NB: The Transaction isn’t a “large transaction” (i) for SIPC because SIPC isn’t a Kazakhstani company; and (ii) for the Sellers because they are individuals.

28
Q

What are the transactions in Delta that require approval of the Competition Agency?

A

(i) The Transaction
(ii) The Previous Transfer of Shares - NB: But this was not seen even though the thresholds were met, perhaps because they were intra-group transfers?

[Query: Buy the December 2011 transaction was for a value of USD1.27million which didn’t exceed the USD22million threshold for competition approval?]
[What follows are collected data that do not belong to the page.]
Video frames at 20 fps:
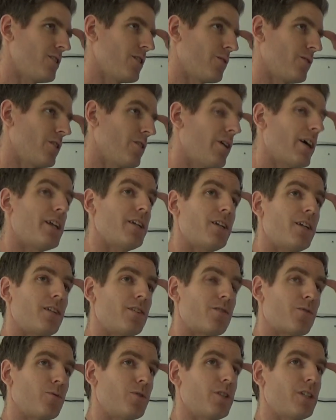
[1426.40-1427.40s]
don't know, I
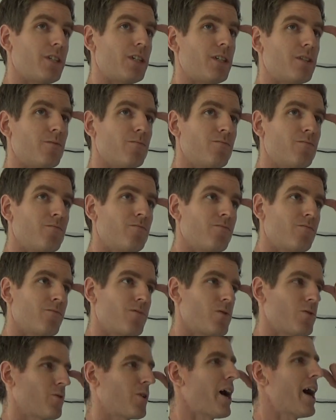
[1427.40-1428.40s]
didn't really
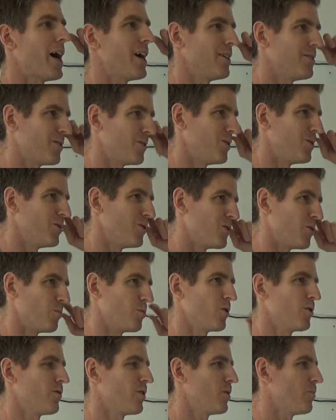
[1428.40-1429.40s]
try to
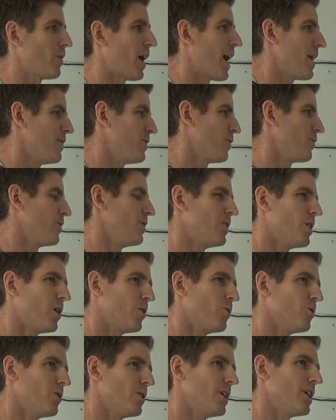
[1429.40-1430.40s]
prove it, but I don't
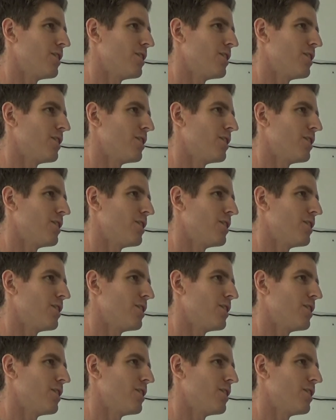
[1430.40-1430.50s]
know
(iii) The September 2011 and December 2011 transfers - NB: Seen for September 2011 transfer, but not seen for December 2011 transfer because intra-group transfer and thus exempt.
(iv) The Previous Transfer of LLPs - Maybe?

29
Q

What are the details of the ATF Loan?

A

The Company obtained financing from ATF Bank through a non-revolving credit line of USD100,000,000 pursuant to a framework credit agreement, under which the which the parties entered into a definitive loan agreement. The ATF Loan is secured by: (i) a pledge of 100% of shares of the Sellers in the Company granted by its 3 shareholders under 3 separate pledge agreements; and (ii) a pledge of money standing in the Company’s bank account in the total amount of not less than USD115,000,000 pledged by the Company itself. Under the 3 pledge agreements, the transfer of the shares of the Company requires the consent of ATFBank JSC.

30
Q

What are the details of the loan (i) by Idrissov to the Company; and (ii) by the Company to Idrissov? What other financing transactions involve Idrissov?

A

(i) Idrissov provided an interest free loan of approx. USD26m to the Company (through loan agreement dated 27 August 2011 - Company’s legal department head verbally confirms that this is paid).
(ii) The Company provided several interest free loans in the total amount of approx. USD6m to Idrissov in 2012. A substantial part of the loan (i.e. USD5m) is repayable within 1 year from the date of the loan, but we ware unsure when the loan was actually provided.
(iii) Under a loan agreement dated 28 August 2012, Idrissov borrowed approx. USD20m from ATFBank. On the same date, the Company issued a guarantee in favour of ATFBank guaranteeing due and proper performance by Idrissov of his obligaitons to ATFBank under such loan. The Company must pay to ATFBank within 5 days after being requested to do so by the bank, and late payment by the Company incurs a pentalty of 0.1% of the overdue amounts per day of delay. The guarantee is valid for as long as any amounts owned by Idrissov to ATFBank under the loan remain outstanding.

31
Q

What is the rate for capital gains tax for individuals?